# Data extract
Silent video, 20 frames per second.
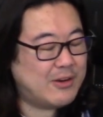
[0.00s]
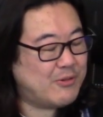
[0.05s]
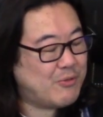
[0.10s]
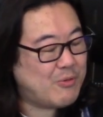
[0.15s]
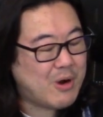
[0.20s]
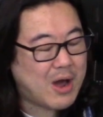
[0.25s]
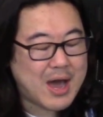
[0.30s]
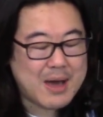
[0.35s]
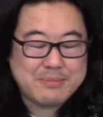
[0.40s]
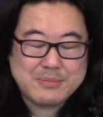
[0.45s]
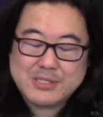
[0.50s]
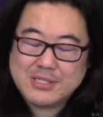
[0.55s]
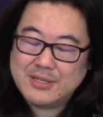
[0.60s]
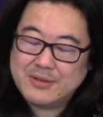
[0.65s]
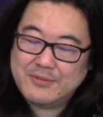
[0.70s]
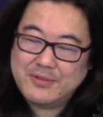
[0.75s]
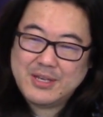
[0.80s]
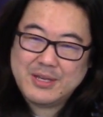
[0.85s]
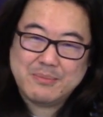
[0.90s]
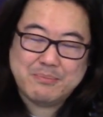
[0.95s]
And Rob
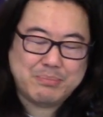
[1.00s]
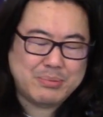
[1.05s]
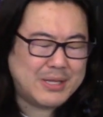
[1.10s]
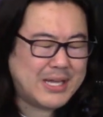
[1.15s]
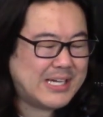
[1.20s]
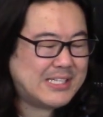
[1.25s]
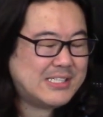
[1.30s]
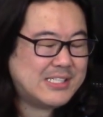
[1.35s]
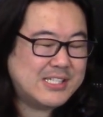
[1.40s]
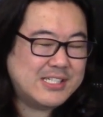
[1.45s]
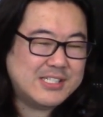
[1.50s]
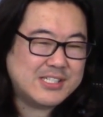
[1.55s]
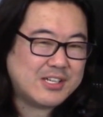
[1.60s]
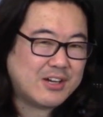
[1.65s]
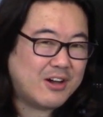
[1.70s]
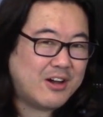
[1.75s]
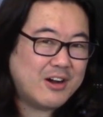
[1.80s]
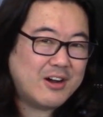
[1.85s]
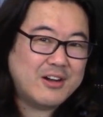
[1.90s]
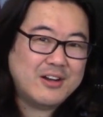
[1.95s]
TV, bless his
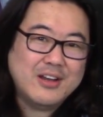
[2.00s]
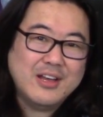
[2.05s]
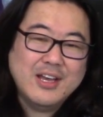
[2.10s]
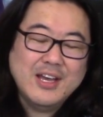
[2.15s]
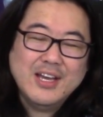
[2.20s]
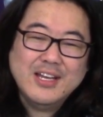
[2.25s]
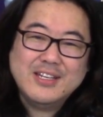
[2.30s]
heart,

# Assigned task
Each entry above should be restated word for word, though no picture may appear in the copy.

# Exercise answer
Silent video, 20 frames per second.
[0.00s]
[0.05s]
[0.10s]
[0.15s]
[0.20s]
[0.25s]
[0.30s]
[0.35s]
[0.40s]
[0.45s]
[0.50s]
[0.55s]
[0.60s]
[0.65s]
[0.70s]
[0.75s]
[0.80s]
[0.85s]
[0.90s]
[0.95s]
And Rob
[1.00s]
[1.05s]
[1.10s]
[1.15s]
[1.20s]
[1.25s]
[1.30s]
[1.35s]
[1.40s]
[1.45s]
[1.50s]
[1.55s]
[1.60s]
[1.65s]
[1.70s]
[1.75s]
[1.80s]
[1.85s]
[1.90s]
[1.95s]
TV, bless his
[2.00s]
[2.05s]
[2.10s]
[2.15s]
[2.20s]
[2.25s]
[2.30s]
heart,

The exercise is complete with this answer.